Problem to work on: Write out exactly the lines from the one with "(8.50 s to 9.00 s)" through the last line of the data below, but not the pictures.

Dataset records:
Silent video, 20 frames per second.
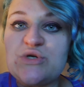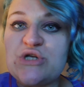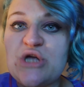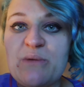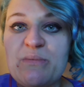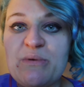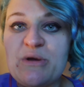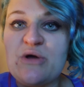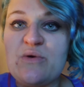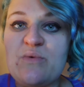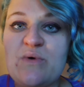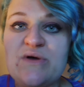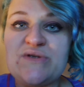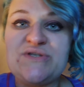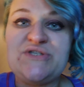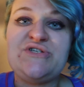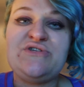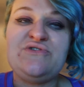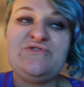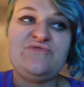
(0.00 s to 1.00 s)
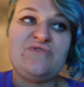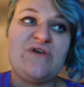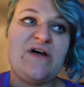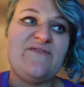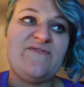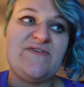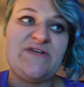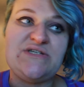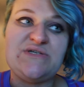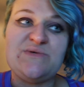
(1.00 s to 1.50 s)
audiobook whilst
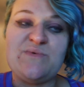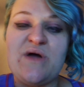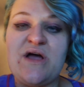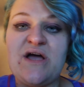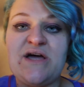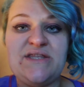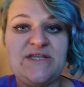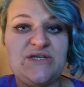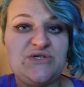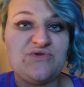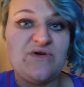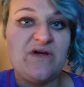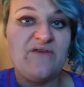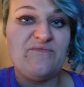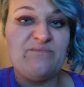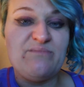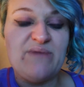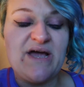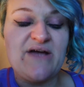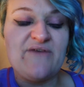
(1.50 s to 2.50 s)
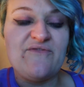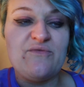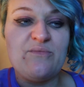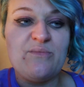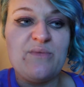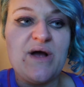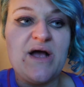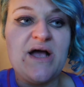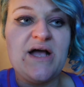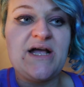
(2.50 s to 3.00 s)
driving to work and then driving back
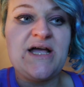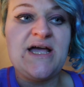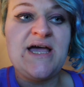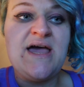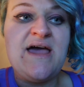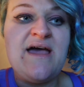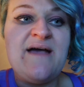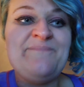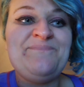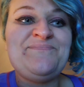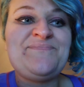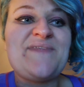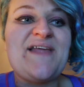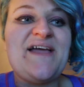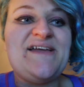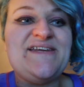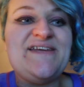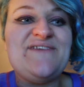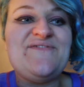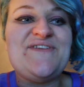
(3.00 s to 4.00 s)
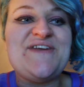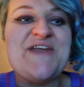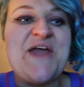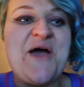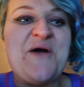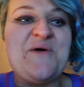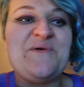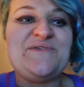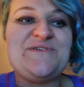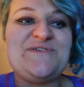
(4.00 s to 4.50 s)
from work. And even
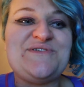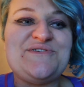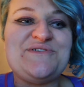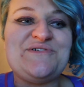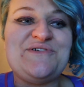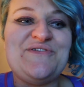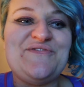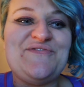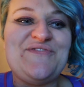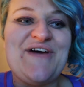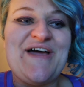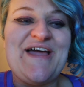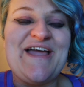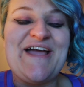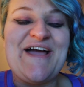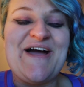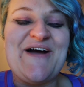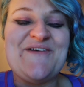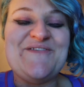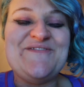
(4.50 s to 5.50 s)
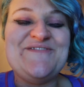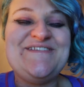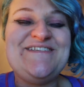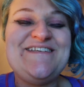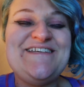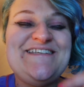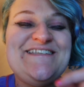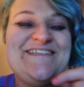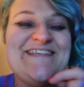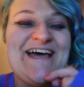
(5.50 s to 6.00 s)
now, I'm just sort of like, I was
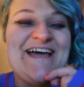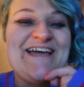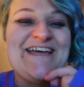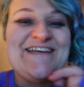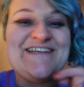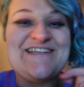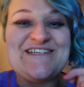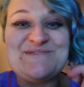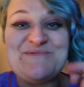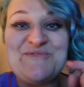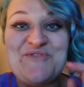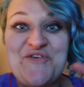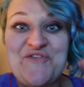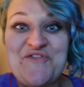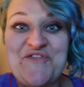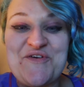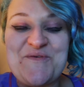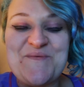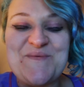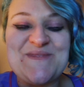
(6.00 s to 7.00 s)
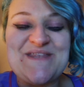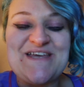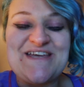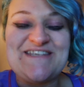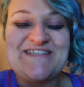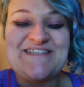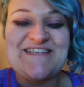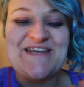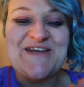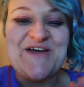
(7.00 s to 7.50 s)
just sat here just before filming
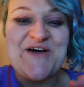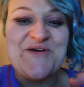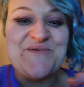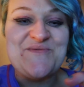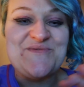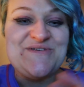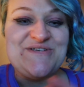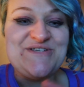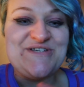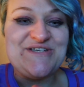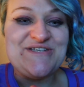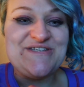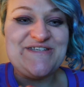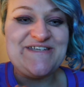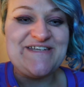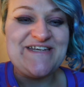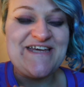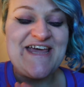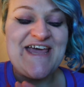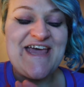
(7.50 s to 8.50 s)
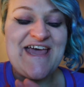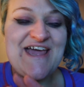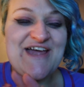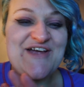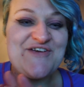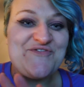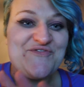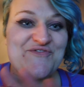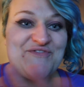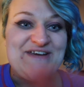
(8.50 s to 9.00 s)
this, and I was just
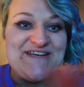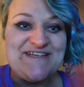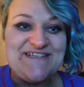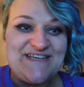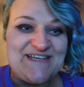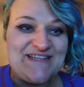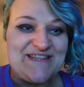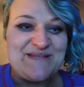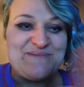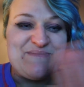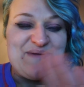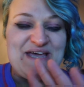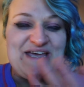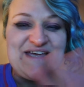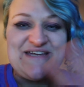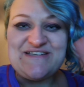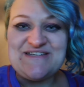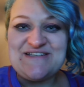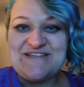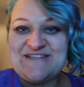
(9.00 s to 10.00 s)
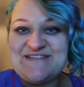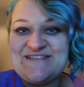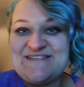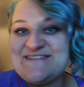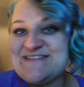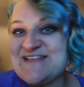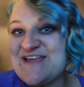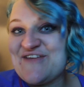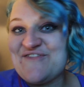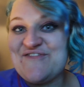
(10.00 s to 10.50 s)
reading the
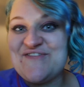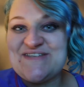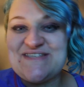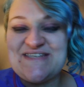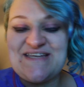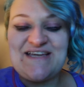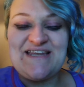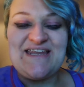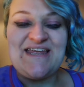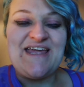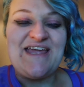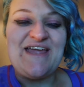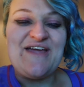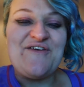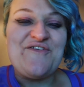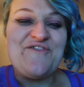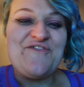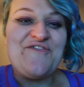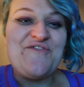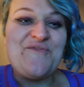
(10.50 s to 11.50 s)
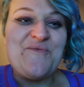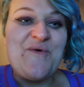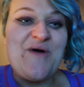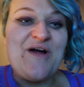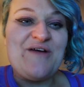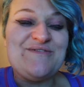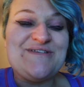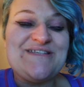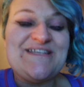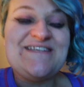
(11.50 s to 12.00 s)
pages, like, physically of
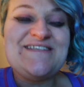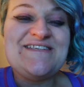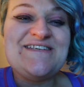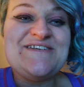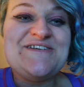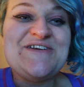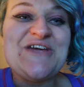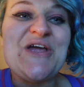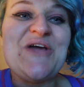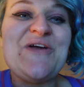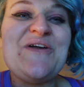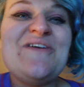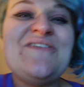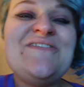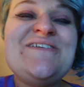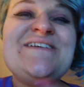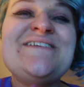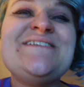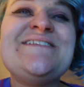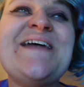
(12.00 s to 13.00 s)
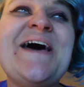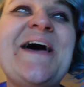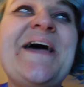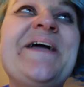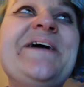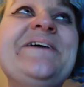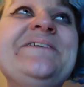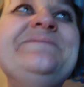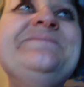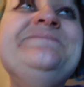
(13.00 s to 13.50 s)
what I was listening to, and I was just
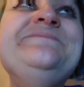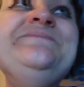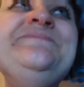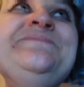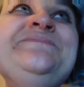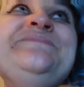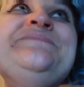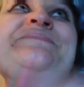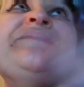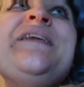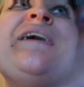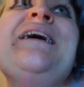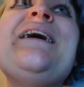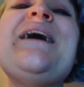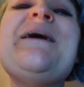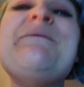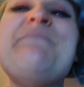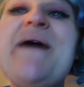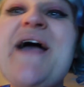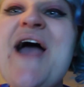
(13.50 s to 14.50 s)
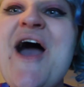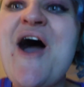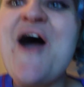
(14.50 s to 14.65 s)
like, my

Written response:
(8.50 s to 9.00 s)
this, and I was just
(9.00 s to 10.00 s)
(10.00 s to 10.50 s)
reading the
(10.50 s to 11.50 s)
(11.50 s to 12.00 s)
pages, like, physically of
(12.00 s to 13.00 s)
(13.00 s to 13.50 s)
what I was listening to, and I was just
(13.50 s to 14.50 s)
(14.50 s to 14.65 s)
like, my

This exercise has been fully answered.